Re: [REVIEW][PATCH 0/43] Completing the user namespace

ebiederm@xxxxxxxxxxxx (Eric W. Biederman) · Tue, 10 Apr 2012 14:59:52 -0700

Andy Lutomirski <luto@xxxxxxx> writes:

> On 04/07/2012 10:10 PM, Eric W. Biederman wrote:
>> 
>> This is a course correction for the user namespace, so that we can reach
>> an inexpensive, maintainable, and reasonably complete implementation.
>> 
>> If anyone can think of a reason why the user namespace should not
>> evolve in the direction taken in this patchset please let me know.
>> 
>> There is not an obvious maintainer for the scope of what this patchset
>> covers so I intend to host this tree myself and to place it in
>> linux-next after this round of review.
>> 
>> Highlights.
>> - The kernel will now fail to build if you attempt to compile in
>>   code whose permission checks have not been updated to be user
>>   namespace safe.
>> 
>> - All uids from child user namespaces are mapped into the initial user
>>   namespace before they are processed.  Removing the need to add
>>   an additional check to see if the user namespace of the compared
>>   uids remains the same.
>
> [...]
>
> I haven't read enough of the details to figure out how the uid mapping
> works (do all the child namespace uids map to the same parent uid?), so
> I may be missing some details here.

You seem to be missing a detail or two.

What you want to look at are the functions make_kuid and from_kuid
in kernel/user_namespace.c  You might look at the patches that talk
about uidgid.h and introducing a mapping layer.

The implementation creates an incomplete but 1-1 mapping to the uids in
the initial user namespace.  Which means except for the change in
datatype (sigh) the existing permission checks don't need to be changed.

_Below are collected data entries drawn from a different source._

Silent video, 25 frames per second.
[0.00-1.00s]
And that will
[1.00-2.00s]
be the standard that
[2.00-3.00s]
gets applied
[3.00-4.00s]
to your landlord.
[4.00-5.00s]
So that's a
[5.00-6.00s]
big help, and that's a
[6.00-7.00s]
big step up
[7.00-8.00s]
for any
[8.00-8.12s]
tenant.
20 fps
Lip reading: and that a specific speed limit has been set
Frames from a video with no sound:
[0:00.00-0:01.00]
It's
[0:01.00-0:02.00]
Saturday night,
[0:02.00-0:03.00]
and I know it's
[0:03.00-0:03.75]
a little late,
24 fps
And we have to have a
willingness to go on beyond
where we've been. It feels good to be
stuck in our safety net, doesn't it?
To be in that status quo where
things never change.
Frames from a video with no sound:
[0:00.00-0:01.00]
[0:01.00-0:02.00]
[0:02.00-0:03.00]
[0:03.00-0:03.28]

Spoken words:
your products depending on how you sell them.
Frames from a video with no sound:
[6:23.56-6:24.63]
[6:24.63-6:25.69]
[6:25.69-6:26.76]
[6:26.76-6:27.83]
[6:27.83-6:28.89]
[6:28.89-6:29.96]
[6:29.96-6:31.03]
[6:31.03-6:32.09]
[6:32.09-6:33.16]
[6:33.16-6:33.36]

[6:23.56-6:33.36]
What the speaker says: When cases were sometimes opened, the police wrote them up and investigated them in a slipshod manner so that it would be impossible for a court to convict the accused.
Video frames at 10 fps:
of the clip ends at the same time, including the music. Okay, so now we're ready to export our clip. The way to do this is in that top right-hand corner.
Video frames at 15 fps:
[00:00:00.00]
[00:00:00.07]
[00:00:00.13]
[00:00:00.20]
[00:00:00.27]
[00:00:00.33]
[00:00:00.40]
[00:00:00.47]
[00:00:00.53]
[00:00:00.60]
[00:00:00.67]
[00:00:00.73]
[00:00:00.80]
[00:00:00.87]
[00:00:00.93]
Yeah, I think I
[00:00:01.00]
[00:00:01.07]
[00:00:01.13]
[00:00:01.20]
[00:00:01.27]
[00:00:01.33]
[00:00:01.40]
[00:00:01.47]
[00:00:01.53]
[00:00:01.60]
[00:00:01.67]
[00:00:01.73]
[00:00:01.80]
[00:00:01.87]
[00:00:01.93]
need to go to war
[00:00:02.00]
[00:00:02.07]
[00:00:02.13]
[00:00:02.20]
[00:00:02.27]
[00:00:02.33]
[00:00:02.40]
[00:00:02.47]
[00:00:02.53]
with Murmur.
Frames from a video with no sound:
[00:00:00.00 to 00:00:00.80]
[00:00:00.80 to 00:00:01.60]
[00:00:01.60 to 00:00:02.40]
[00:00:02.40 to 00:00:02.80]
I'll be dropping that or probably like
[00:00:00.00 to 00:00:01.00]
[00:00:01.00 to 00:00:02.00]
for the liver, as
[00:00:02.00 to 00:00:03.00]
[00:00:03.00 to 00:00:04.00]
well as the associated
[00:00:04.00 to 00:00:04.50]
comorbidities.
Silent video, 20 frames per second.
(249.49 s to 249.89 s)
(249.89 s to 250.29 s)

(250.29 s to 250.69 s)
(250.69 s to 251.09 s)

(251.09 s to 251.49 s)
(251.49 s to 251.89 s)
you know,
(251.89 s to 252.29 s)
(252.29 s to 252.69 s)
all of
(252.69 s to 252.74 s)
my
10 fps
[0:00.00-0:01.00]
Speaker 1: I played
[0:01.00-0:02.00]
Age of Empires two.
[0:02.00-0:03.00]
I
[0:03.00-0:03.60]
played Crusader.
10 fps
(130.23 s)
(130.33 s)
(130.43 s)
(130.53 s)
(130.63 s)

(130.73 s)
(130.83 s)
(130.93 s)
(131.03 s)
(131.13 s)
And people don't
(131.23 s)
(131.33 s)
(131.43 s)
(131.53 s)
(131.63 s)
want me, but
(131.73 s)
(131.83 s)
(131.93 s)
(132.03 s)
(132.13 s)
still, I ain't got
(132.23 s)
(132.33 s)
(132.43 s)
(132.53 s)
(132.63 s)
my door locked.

I change the data type from uid_t to kuid_t for everything internal
and make them assignment incompatible to force the use of
make_kuid and from_kuid at the boundaries of user space, and of the
filesystems and unfortunately that means uid comparisons themselves
must change a little.  aka uid_eq. instead of == .  That grand
search and replace is probably the scariest bit of this patchset.

> As a bit of background, the no_new_privs mode introduced in the big
> seccomp patchset will add a flag that any task can set to prevent it or
> any of its children from gaining privileges by using execve.
>
> How should this interact with pid namespaces?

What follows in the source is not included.